Mr Aldrin is suing his two youngest children and his former manager following their attempted petition to be named as his legal guardians, citing excessive spending and associations with new friends who intended to alienate his family.
Mr Aldrin is suing them in US courts, alleging they had unlawfully taken control of his finances and had prevented him from getting married. Mr Aldrin’s mental state will be assessed later this week.
Although this case is based in the US, experts in later life planning at Irwin Mitchell Private Wealth are warning the mismanagement and abuse of LPAs and guardianships is becoming increasingly common.

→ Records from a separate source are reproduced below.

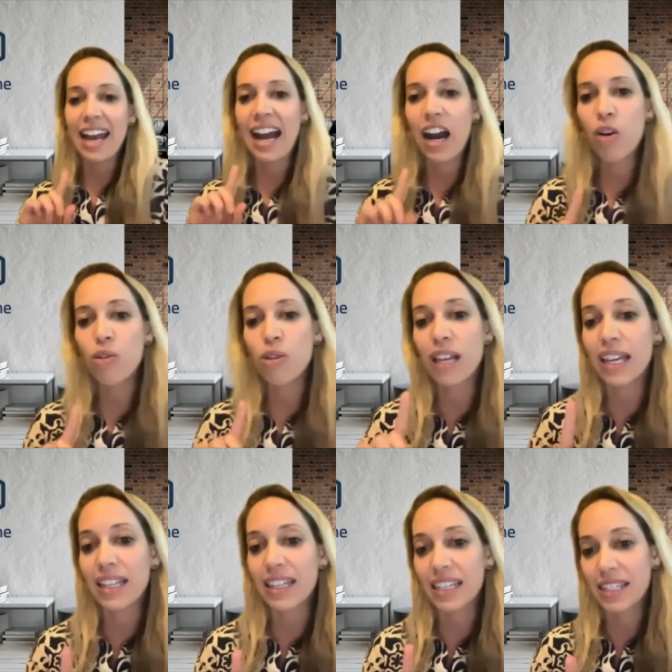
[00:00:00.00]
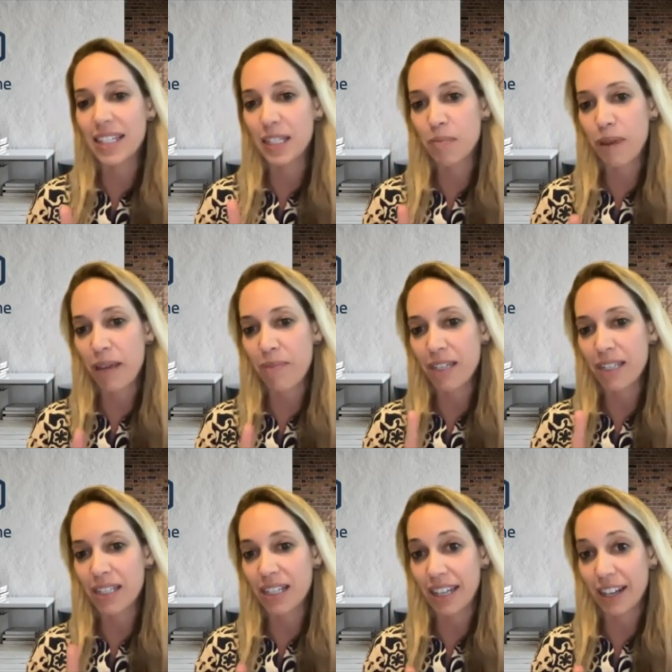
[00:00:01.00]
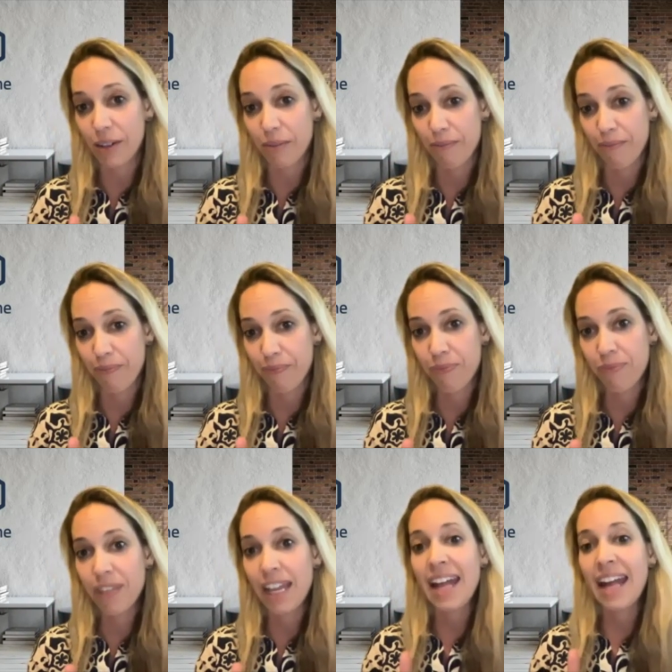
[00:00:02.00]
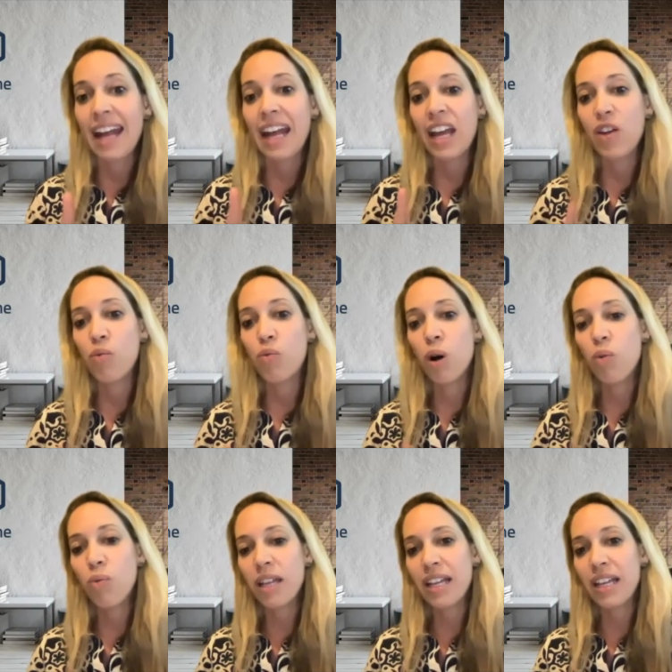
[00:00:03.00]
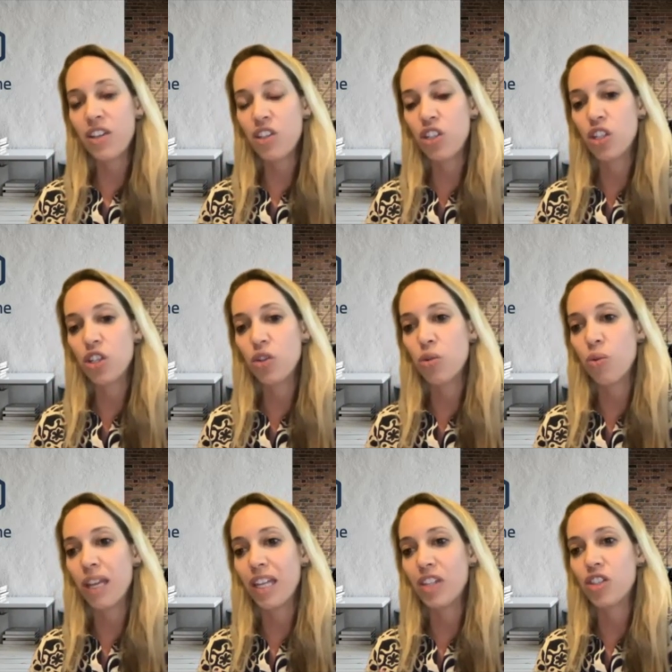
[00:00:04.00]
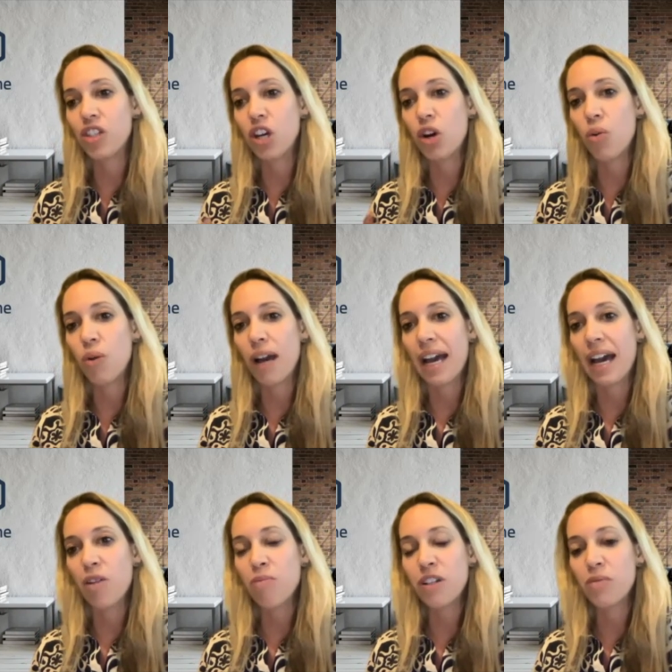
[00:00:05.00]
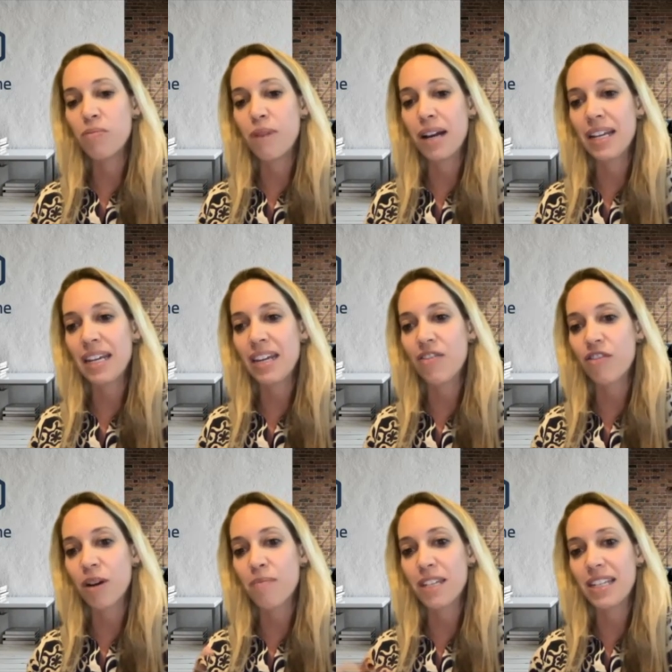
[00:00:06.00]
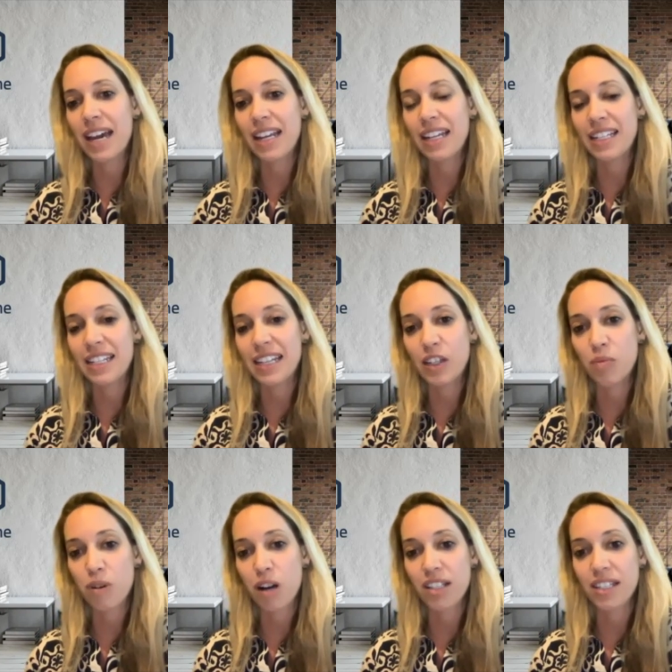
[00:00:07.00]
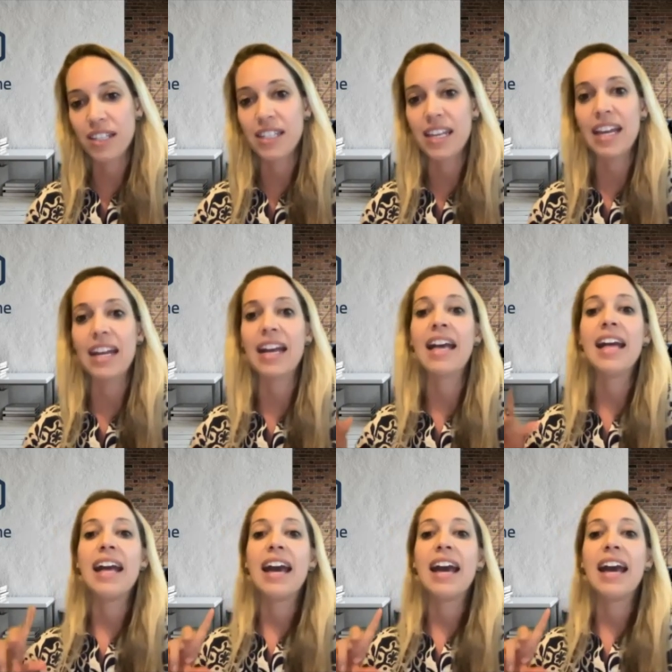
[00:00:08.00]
how likely is this payment to clear? And what we can do is know how much money from the tenant is processing,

LPAs are designed to protect those who have lost capacity by appointing a trusted third-party to make decisions on their behalf. However, an elderly or vulnerable person can be taken advantage of and have an LPA put in place when they are not mentally capable or appointed someone who is not fit to undertake the role.
Kelly Greig, partner and head of planning for later life at Irwin Mitchell Private Wealth said: “Abuse of LPAs is increasing year on year as they become more common and sadly it’s much more prevalent than people realise. Every week there is a new story on an elderly or vulnerable person whose entire life savings have been drained in a matter of months, but these reports only scratch the surface.
“There is a complete lack of understanding surrounding LPAs and just how much power they give to a third party. They’re designed to help people but it can easily turn the other way if specialist help isn’t involved.”
Solicitors for the Elderly (SFE) recently published a report which found that while 12.8 million people in the UK over the age of 65 are at risk of developing dementia, only 928,000 Health and Welfare LPAs are registered. While 73 percent of the population are concerned about losing capacity, 36 percent of people had not prepared in any way for later life.
Ms Greig continued: “Planning for later life is not something people want to think about let alone speak to family and friends about and it can all too easily be cast to the back of one’s mind. However, the UK’s adult population is at serious risk of being exploited by nefarious parties if prior planning isn’t considered. Most people understand that you need a will and a pension, but LPAs haven’t really reached that level yet despite people living longer and healthcare improving year on year.
“It’s vital to seek advice at the earliest opportunity. What you may consider to be an unimportant expense may save your family a huge amount of money, time and heartache later down the line.”